Image credit: Sasinparaksa/Dreamstime

Applications that combine geographic information systems with emerging technologies like artificial intelligence and the Internet of Things are prompting operators to think about how they can use data to provide location-based services more sophisticated than the ones we already take for granted.

Once confined to an exclusive club of urban planners, mapping departments and analysts, the use of geographic information systems (GIS) is now prolific. GIS underpins many end-user applications that have become fundamental to governments and consumers. After more than a decade of rapidly growing smartphone usage and rolling out of Internet of Things (IoT) infrastructure, geospatial data and location-enabled applications are ubiquitous.

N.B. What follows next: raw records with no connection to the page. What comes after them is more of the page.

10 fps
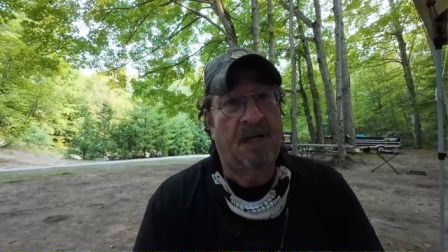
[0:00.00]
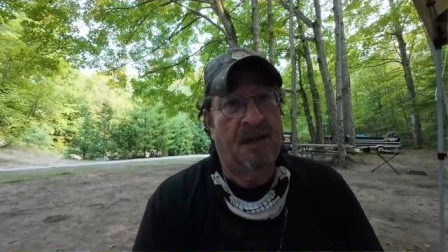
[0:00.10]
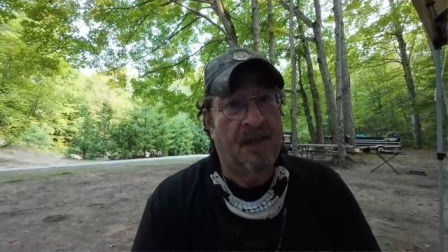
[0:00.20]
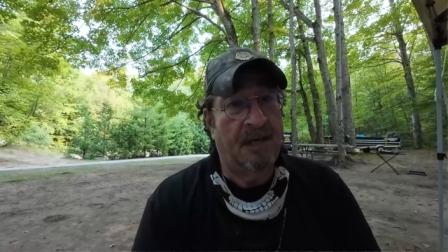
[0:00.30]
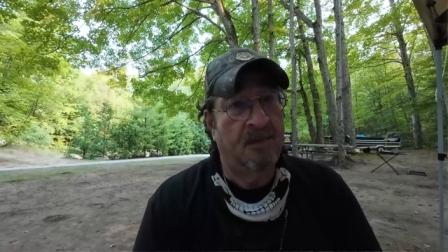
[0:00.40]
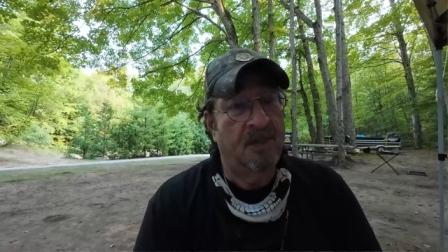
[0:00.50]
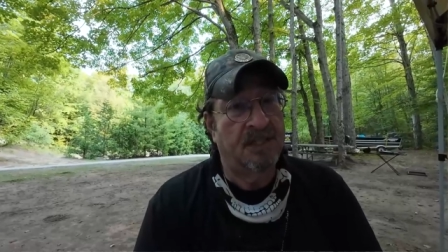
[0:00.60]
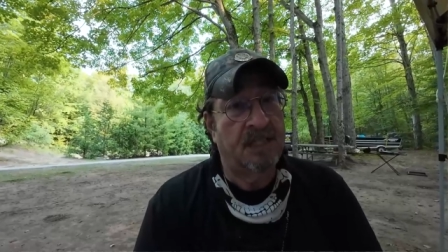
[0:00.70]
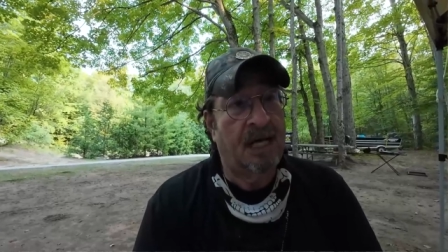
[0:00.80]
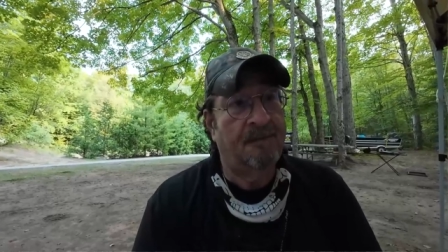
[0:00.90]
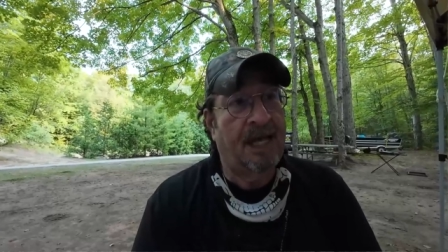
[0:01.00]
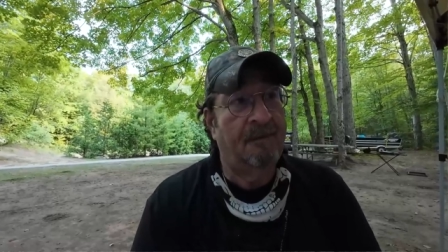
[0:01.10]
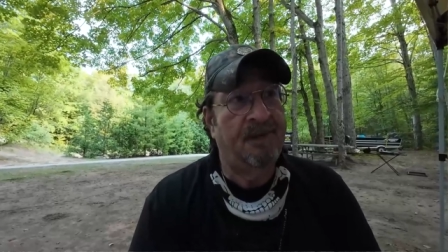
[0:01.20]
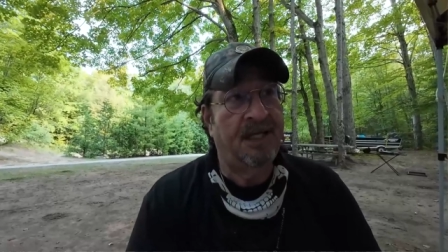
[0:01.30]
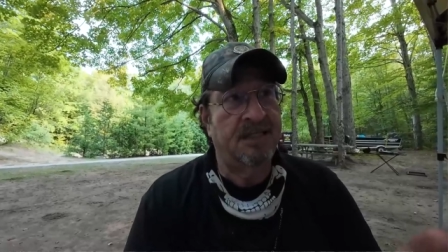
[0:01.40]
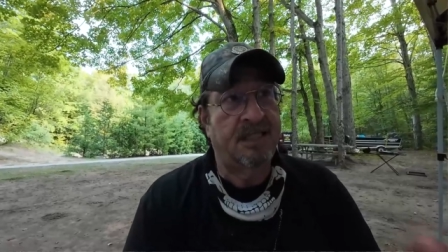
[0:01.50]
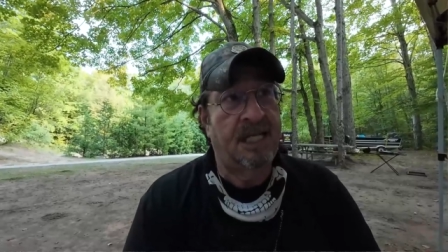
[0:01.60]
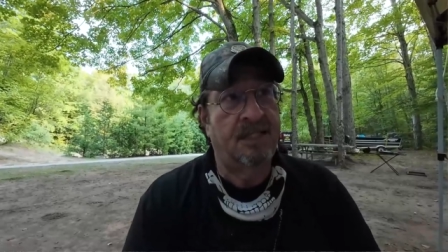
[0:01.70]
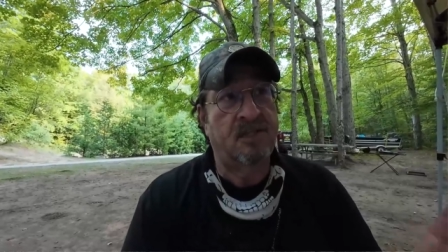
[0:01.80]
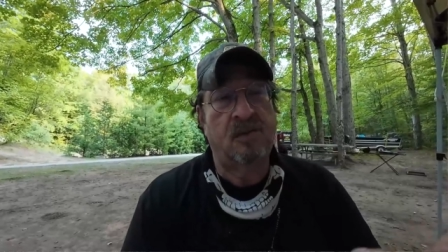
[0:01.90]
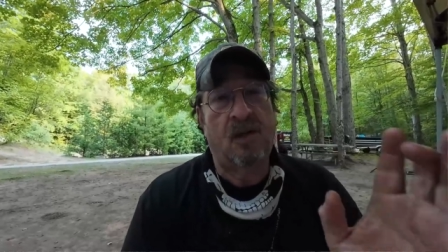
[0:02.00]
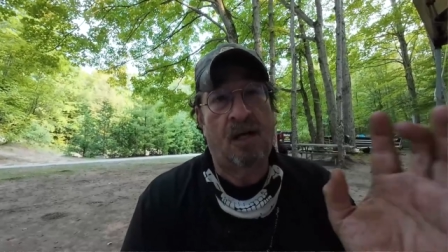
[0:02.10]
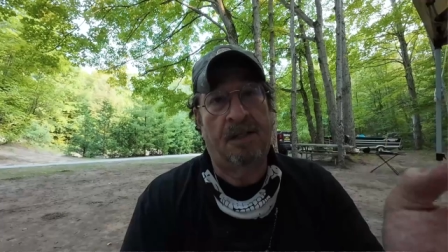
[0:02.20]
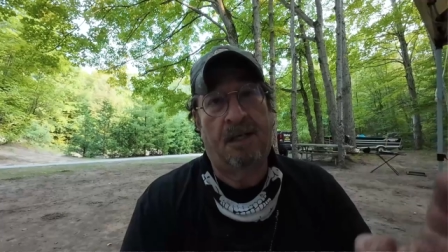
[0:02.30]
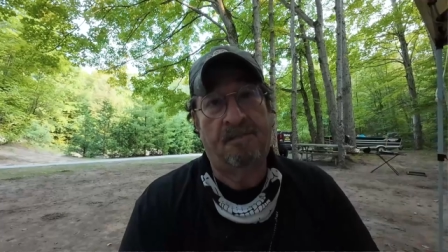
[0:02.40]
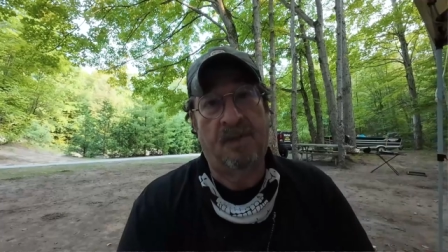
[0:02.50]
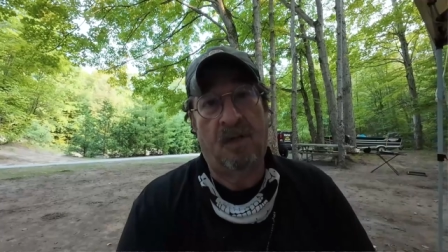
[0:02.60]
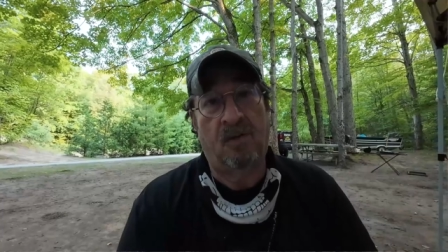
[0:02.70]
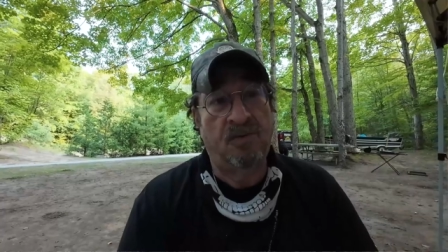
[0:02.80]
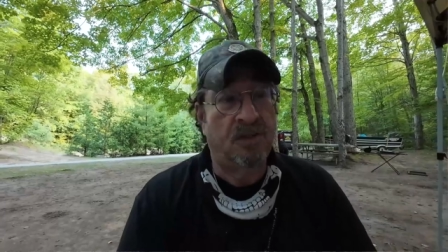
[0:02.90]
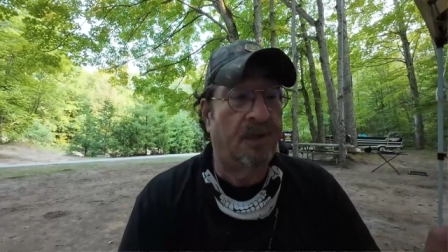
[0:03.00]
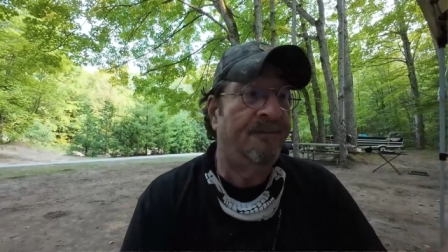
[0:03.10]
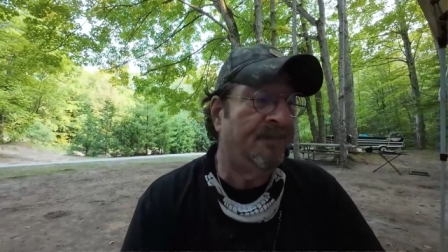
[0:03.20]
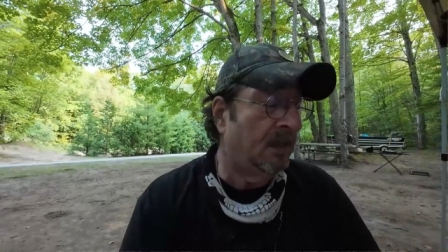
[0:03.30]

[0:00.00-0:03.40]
But I think I'm going to stop that because it takes too long to upload. So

That’s because the collection, analysis and actioning of this data forms the basis for better decision-making that enhances citizen and customer service experiences, protects infrastructure and the natural world, and improves health and safety. None of this is easy. Separating the signal from the noise is necessary to determine why something has occurred and ultimately to influence what could and should occur in the future.

Consequently, GIS has moved well beyond the 2D map. It has evolved to more workflow-focused apps that power the entire enterprise with location intelligence.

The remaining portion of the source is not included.